In celebration of 1,000 days in orbit, the Lunar Reconnaissance Orbiter team released two beautiful videos of our moon, one a fiery drama showing the moon's tough evolution and another touring its most interesting sites.
The historical montage takes you from the moon's earliest days, through the massive south pole splat that formed the South Pole-Aitken Basin, into the Late Heavy Bombardment, mare volcanism and later craters that made the moon the orb it is today.
The only bummer is that it starts out with the moon already formed and coalescing into a hot ball. It would have been neat to see how the video wizards at NASA Goddard would render the cataclysm that sheared the moon from the Earth.
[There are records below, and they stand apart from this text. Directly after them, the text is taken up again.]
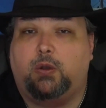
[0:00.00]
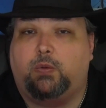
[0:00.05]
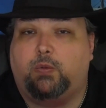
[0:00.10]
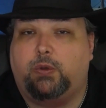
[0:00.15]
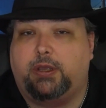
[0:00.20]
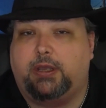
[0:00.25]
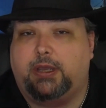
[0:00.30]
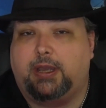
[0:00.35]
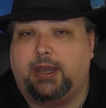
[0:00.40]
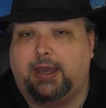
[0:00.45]

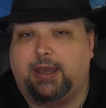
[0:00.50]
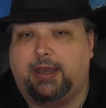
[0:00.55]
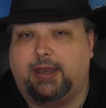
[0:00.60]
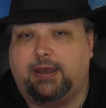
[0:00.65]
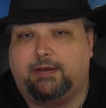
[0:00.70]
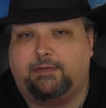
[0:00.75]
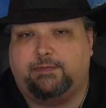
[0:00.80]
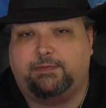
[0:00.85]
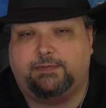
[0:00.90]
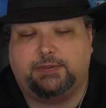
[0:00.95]
We
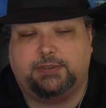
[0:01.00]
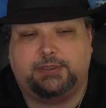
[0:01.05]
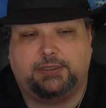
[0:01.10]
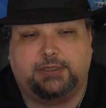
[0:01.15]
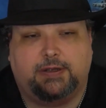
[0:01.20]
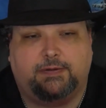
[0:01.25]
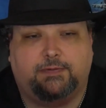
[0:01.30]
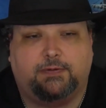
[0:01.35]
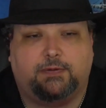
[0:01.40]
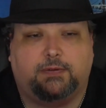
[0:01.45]
have
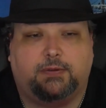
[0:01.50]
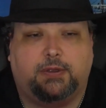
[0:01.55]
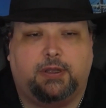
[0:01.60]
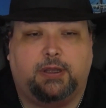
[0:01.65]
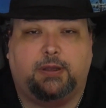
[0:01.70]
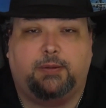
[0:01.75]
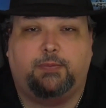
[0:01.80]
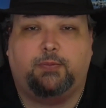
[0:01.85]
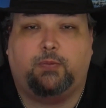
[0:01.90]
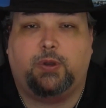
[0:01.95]
several
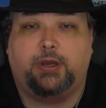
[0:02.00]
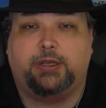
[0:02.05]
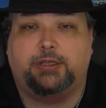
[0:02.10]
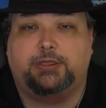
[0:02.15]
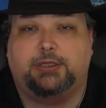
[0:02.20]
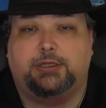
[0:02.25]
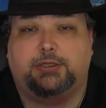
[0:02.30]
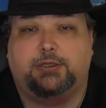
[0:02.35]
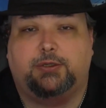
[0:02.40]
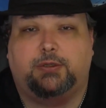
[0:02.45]
um,
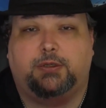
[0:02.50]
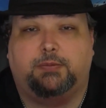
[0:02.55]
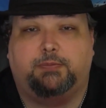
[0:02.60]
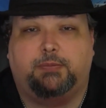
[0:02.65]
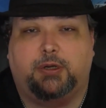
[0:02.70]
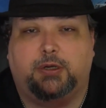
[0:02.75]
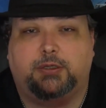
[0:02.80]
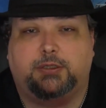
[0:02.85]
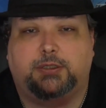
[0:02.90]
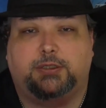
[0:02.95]
ways that you can
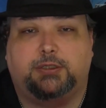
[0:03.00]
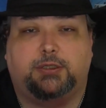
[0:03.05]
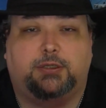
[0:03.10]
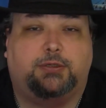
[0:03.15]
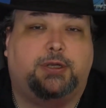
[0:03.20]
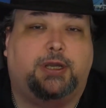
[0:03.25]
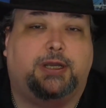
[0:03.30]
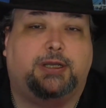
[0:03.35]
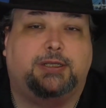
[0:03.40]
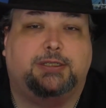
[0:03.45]
purchase the
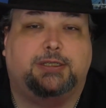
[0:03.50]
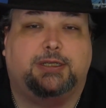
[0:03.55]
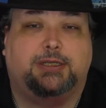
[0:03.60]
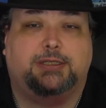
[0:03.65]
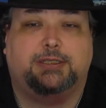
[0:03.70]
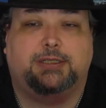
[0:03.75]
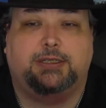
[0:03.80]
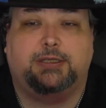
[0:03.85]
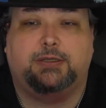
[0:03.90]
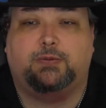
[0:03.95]
Dragon's Eye
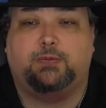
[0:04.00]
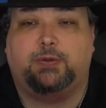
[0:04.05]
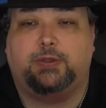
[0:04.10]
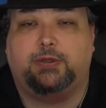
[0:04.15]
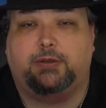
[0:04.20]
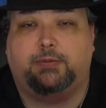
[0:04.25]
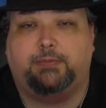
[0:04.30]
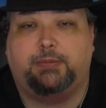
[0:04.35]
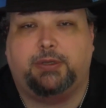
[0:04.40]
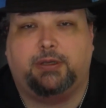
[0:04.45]
Seal,
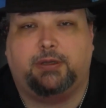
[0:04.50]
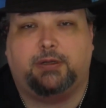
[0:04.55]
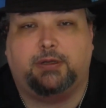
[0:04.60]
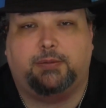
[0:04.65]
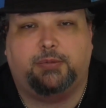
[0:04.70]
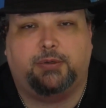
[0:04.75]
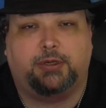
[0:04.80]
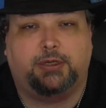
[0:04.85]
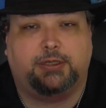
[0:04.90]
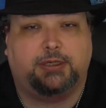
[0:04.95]
whether it be on a
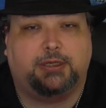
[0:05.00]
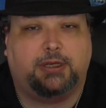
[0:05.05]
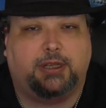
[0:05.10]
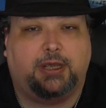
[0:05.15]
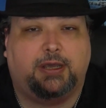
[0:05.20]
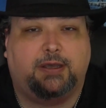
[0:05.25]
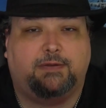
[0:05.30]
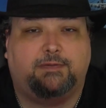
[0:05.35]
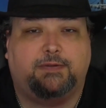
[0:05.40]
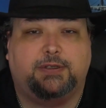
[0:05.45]
printed
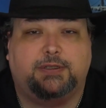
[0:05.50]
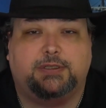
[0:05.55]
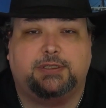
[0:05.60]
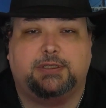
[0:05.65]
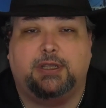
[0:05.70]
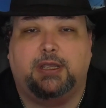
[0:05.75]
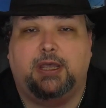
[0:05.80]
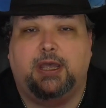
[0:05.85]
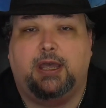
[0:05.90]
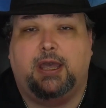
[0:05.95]
canvas,
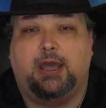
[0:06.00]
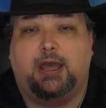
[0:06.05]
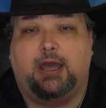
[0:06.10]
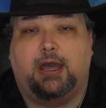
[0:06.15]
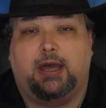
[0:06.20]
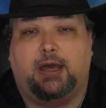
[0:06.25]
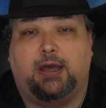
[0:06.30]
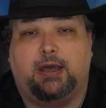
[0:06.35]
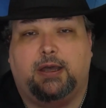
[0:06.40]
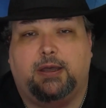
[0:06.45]

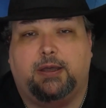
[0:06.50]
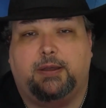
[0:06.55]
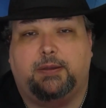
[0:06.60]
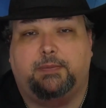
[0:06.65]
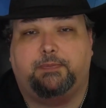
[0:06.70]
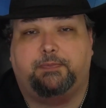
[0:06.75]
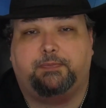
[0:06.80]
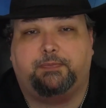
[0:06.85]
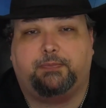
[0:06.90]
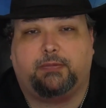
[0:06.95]

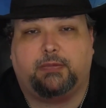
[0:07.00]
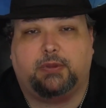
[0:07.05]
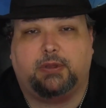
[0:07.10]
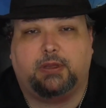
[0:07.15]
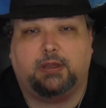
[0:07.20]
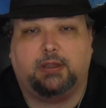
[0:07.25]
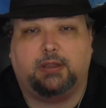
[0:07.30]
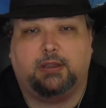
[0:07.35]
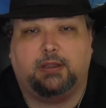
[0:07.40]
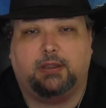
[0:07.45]
um,
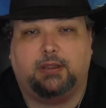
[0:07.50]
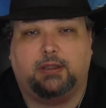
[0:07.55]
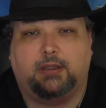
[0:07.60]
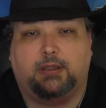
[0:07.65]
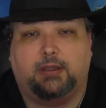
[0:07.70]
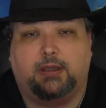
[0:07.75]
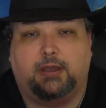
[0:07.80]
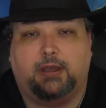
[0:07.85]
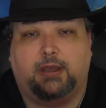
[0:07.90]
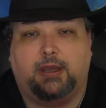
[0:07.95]

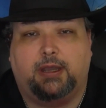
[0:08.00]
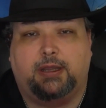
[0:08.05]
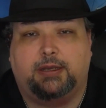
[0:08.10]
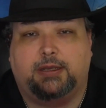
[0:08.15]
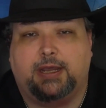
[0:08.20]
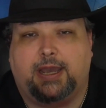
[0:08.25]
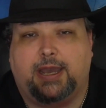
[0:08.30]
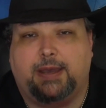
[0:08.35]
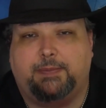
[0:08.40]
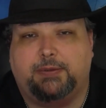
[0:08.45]
a
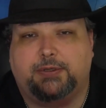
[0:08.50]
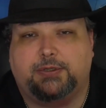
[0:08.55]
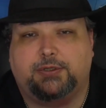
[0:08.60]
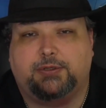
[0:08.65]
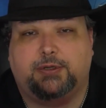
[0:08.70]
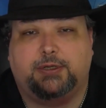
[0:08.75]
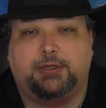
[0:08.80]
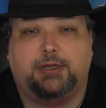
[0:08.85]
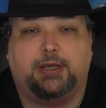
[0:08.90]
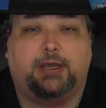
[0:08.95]

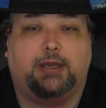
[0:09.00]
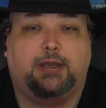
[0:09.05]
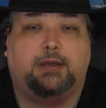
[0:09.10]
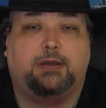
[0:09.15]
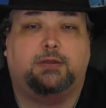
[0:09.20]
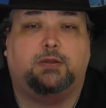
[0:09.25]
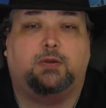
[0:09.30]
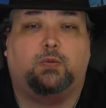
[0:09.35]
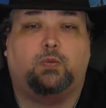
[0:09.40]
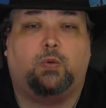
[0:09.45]
tapestry to hang
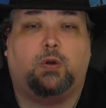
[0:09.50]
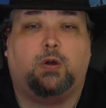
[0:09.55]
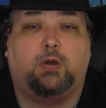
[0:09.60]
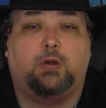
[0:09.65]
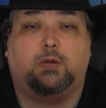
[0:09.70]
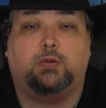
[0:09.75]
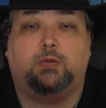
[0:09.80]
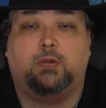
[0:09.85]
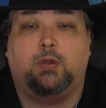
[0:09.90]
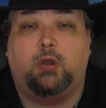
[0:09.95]
on the
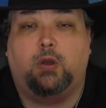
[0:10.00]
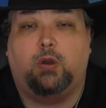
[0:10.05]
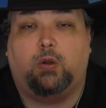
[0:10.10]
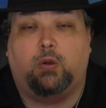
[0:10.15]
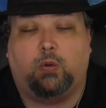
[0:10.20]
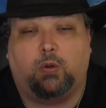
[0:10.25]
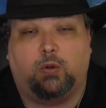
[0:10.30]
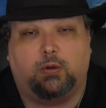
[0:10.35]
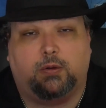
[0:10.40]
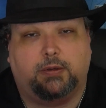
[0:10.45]
wall,
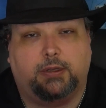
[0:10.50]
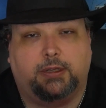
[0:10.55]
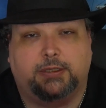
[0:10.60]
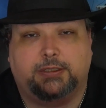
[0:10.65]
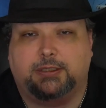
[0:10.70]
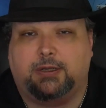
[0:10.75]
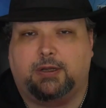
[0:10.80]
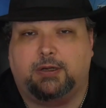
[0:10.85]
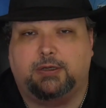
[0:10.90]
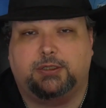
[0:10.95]
or it's
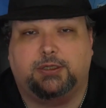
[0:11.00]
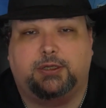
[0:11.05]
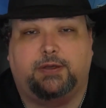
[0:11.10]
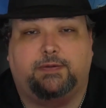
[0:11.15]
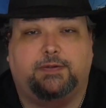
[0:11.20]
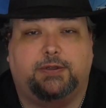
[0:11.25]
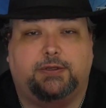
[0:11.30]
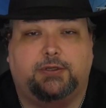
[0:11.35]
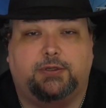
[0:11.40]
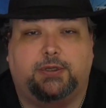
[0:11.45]
large
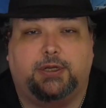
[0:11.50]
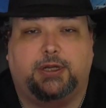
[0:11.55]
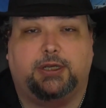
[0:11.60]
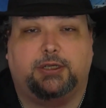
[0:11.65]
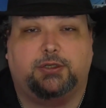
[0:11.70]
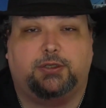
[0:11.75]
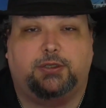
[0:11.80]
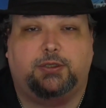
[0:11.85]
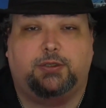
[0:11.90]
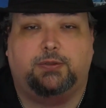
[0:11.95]
enough that you could
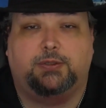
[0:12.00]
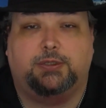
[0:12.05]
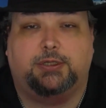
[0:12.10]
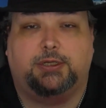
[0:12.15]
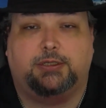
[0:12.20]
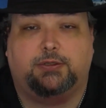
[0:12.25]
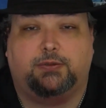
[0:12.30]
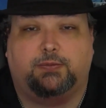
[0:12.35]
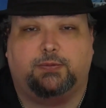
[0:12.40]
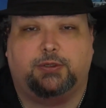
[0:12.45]
actually use it
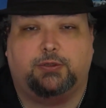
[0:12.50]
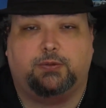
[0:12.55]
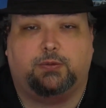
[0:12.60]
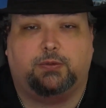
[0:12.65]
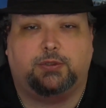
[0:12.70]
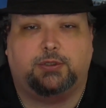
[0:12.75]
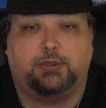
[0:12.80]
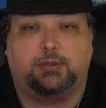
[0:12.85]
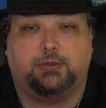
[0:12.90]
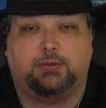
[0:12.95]
as a ritual
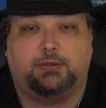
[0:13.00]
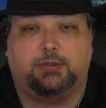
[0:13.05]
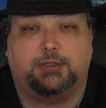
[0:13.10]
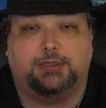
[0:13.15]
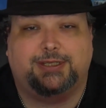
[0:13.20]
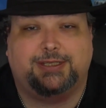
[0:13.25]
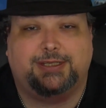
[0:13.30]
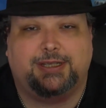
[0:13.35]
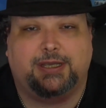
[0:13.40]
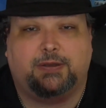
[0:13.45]
circle
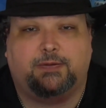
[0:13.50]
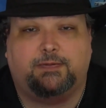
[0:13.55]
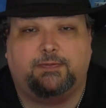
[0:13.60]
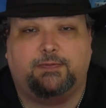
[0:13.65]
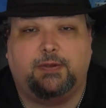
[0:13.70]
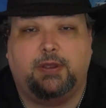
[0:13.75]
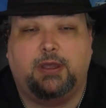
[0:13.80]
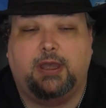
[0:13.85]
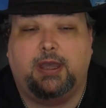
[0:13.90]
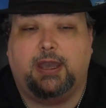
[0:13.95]
itself
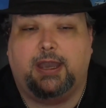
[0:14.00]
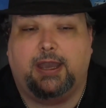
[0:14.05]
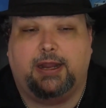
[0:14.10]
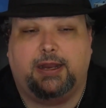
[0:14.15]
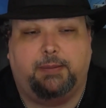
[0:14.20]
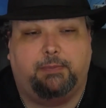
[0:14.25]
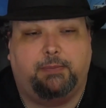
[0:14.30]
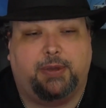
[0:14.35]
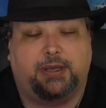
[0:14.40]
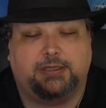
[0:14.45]
and
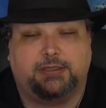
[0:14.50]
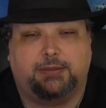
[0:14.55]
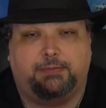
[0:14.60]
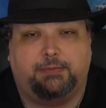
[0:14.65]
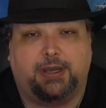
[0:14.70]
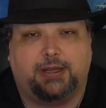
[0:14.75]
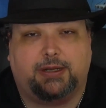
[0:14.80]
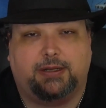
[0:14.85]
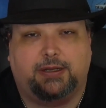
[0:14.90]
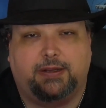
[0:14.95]
it makes a
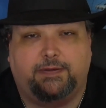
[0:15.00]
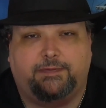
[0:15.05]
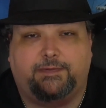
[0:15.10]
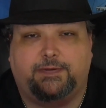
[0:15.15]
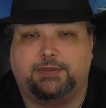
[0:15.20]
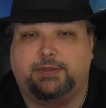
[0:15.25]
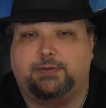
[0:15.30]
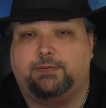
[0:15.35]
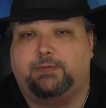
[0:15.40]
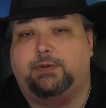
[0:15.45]

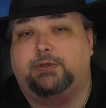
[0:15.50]
magnificent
It also doesn't address the possibility of a moonlet pancaking onto the far side, which some scientists theorize could have been responsible for the differing terrain between the near maria and the far highlands. The GRAIL mission, which formally started taking data a couple weeks ago, could help answer that question.
Now that you know how it formed, this second video takes you through our natural satellite's interesting topography, including Apollo artifacts and far-side craters we Earth-bound humans will never see.
That is an incredible animation! Thanks, PopSci!
I love the orbital bombarment, I wonder how much of the moons original mass has been lost during that whole time until at least 2012?
Meteorites strike the earth now and a again. Are there any new craters on the moon? I'm sure the moon has been struck by meteors of some size since we landed there. All be it small, are there not new craters being formed on the moon annually?
I really enjoyed this. The moon was one of the things that got me started into science. I would love to see more videos of the surface topography and also more about the geology.